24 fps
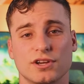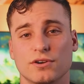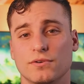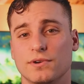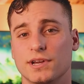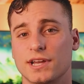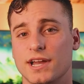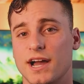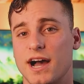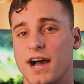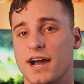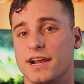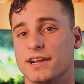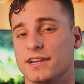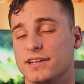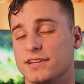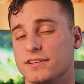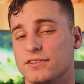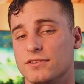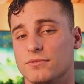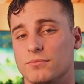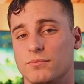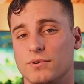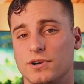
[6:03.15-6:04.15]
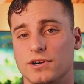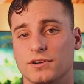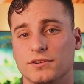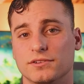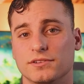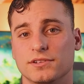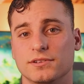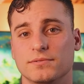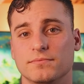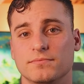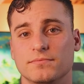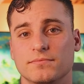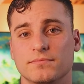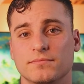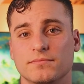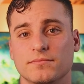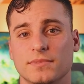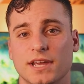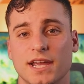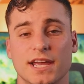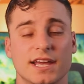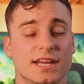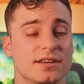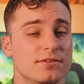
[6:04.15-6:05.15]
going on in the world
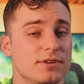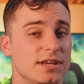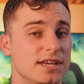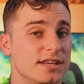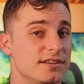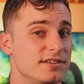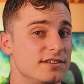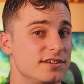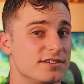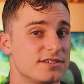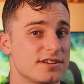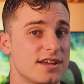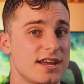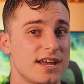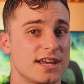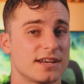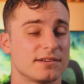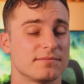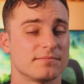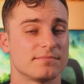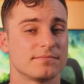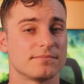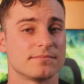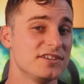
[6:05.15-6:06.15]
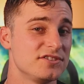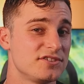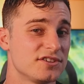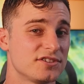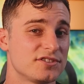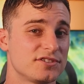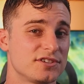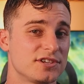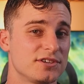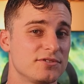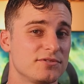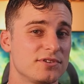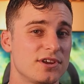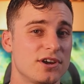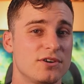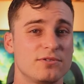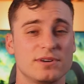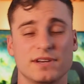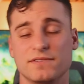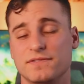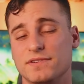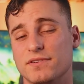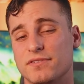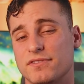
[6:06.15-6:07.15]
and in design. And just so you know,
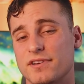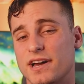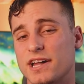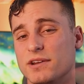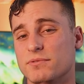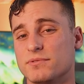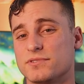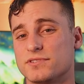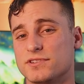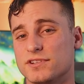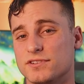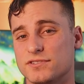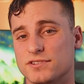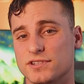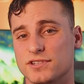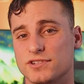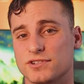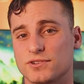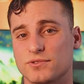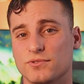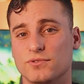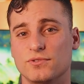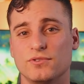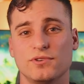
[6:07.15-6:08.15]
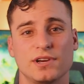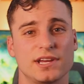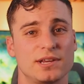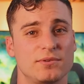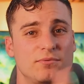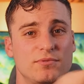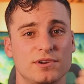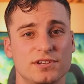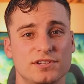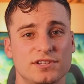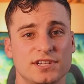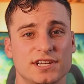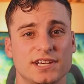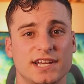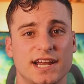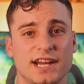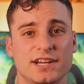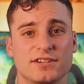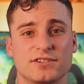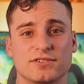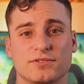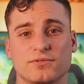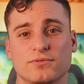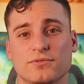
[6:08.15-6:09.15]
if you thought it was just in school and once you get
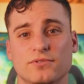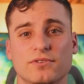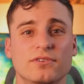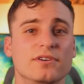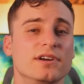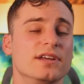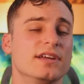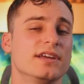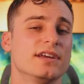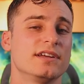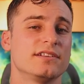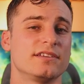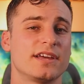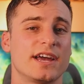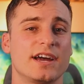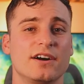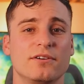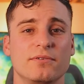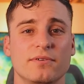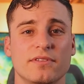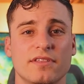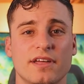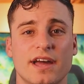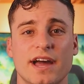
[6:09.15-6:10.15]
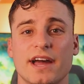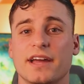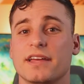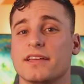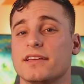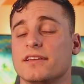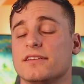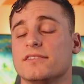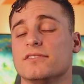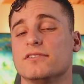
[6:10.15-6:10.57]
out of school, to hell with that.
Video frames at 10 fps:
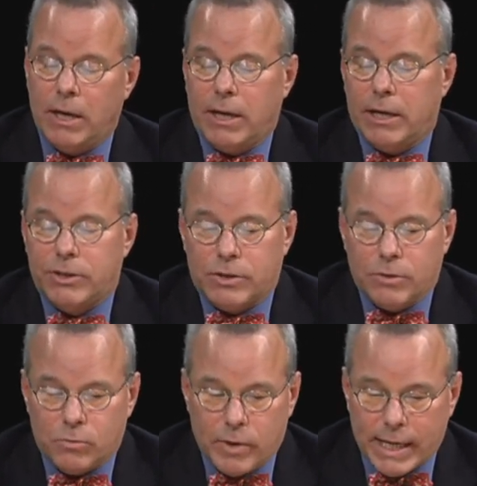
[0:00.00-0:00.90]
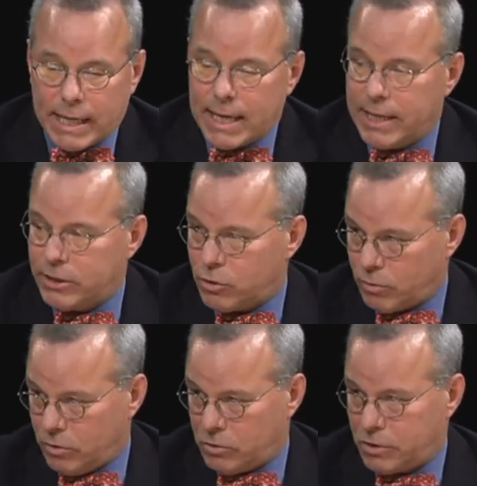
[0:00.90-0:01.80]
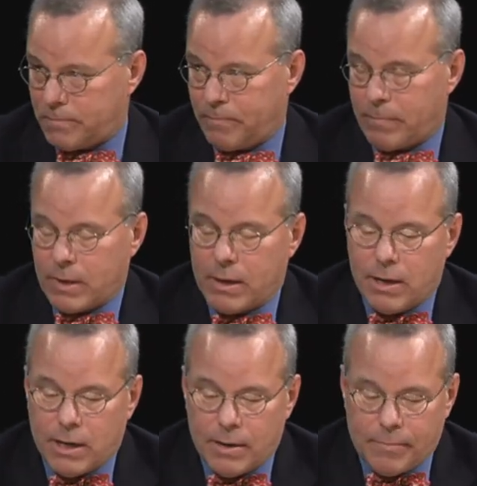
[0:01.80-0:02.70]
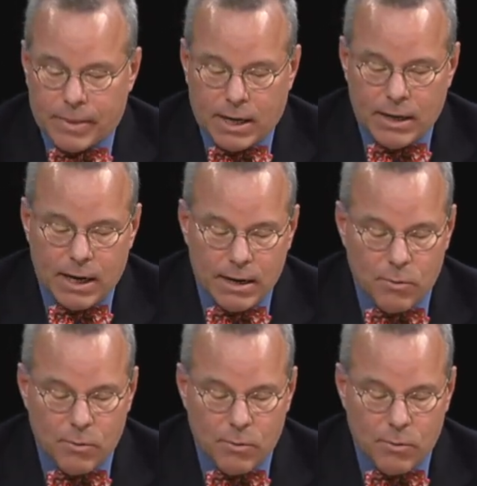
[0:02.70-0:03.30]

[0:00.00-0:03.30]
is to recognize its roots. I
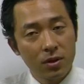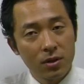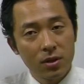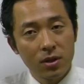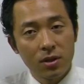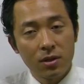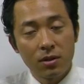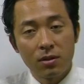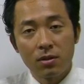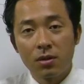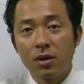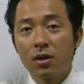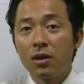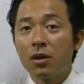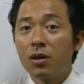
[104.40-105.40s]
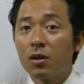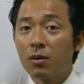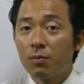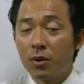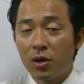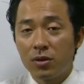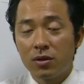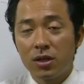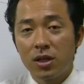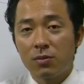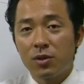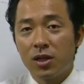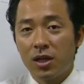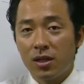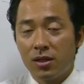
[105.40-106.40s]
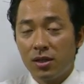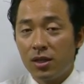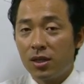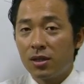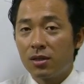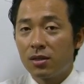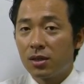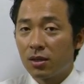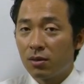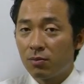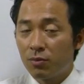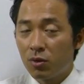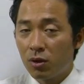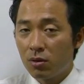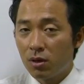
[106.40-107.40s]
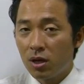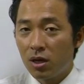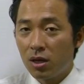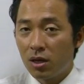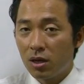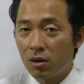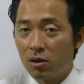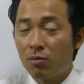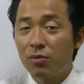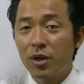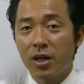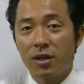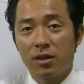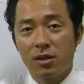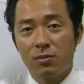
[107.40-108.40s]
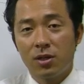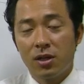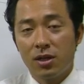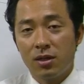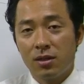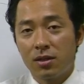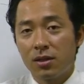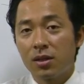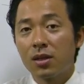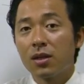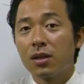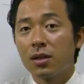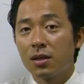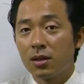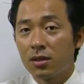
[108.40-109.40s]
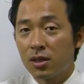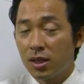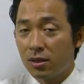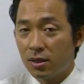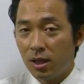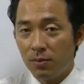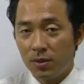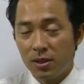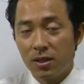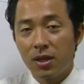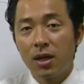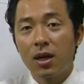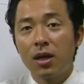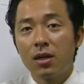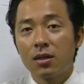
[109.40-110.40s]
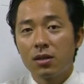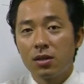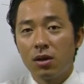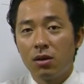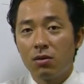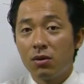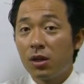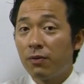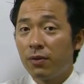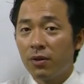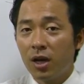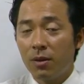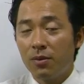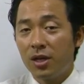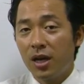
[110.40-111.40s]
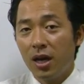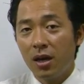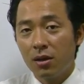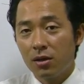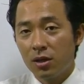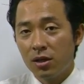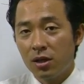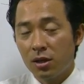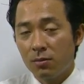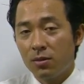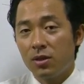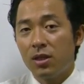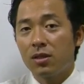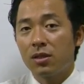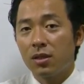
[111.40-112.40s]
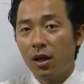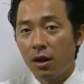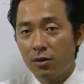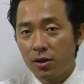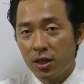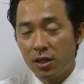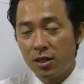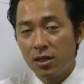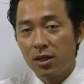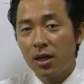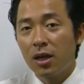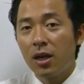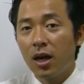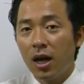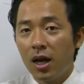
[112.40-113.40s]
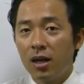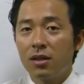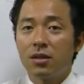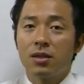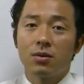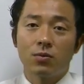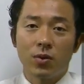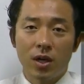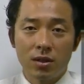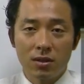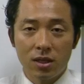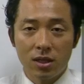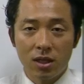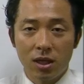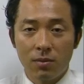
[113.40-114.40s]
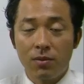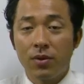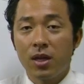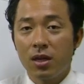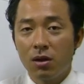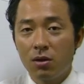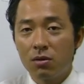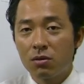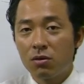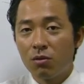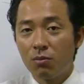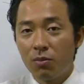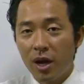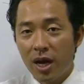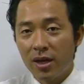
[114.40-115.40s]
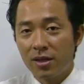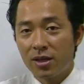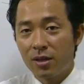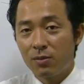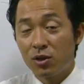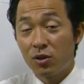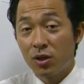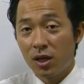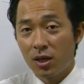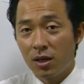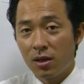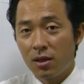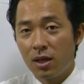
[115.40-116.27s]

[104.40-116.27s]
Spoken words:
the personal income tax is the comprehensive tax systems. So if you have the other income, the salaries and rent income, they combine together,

• EXERCISE DESCRIPTION
Print the listing word for word, but omit the pictures.

• TASK SOLUTION
24 fps
[6:03.15-6:04.15]
[6:04.15-6:05.15]
going on in the world
[6:05.15-6:06.15]
[6:06.15-6:07.15]
and in design. And just so you know,
[6:07.15-6:08.15]
[6:08.15-6:09.15]
if you thought it was just in school and once you get
[6:09.15-6:10.15]
[6:10.15-6:10.57]
out of school, to hell with that.
Video frames at 10 fps:
[0:00.00-0:00.90]
[0:00.90-0:01.80]
[0:01.80-0:02.70]
[0:02.70-0:03.30]

[0:00.00-0:03.30]
is to recognize its roots. I
[104.40-105.40s]
[105.40-106.40s]
[106.40-107.40s]
[107.40-108.40s]
[108.40-109.40s]
[109.40-110.40s]
[110.40-111.40s]
[111.40-112.40s]
[112.40-113.40s]
[113.40-114.40s]
[114.40-115.40s]
[115.40-116.27s]

[104.40-116.27s]
Spoken words:
the personal income tax is the comprehensive tax systems. So if you have the other income, the salaries and rent income, they combine together,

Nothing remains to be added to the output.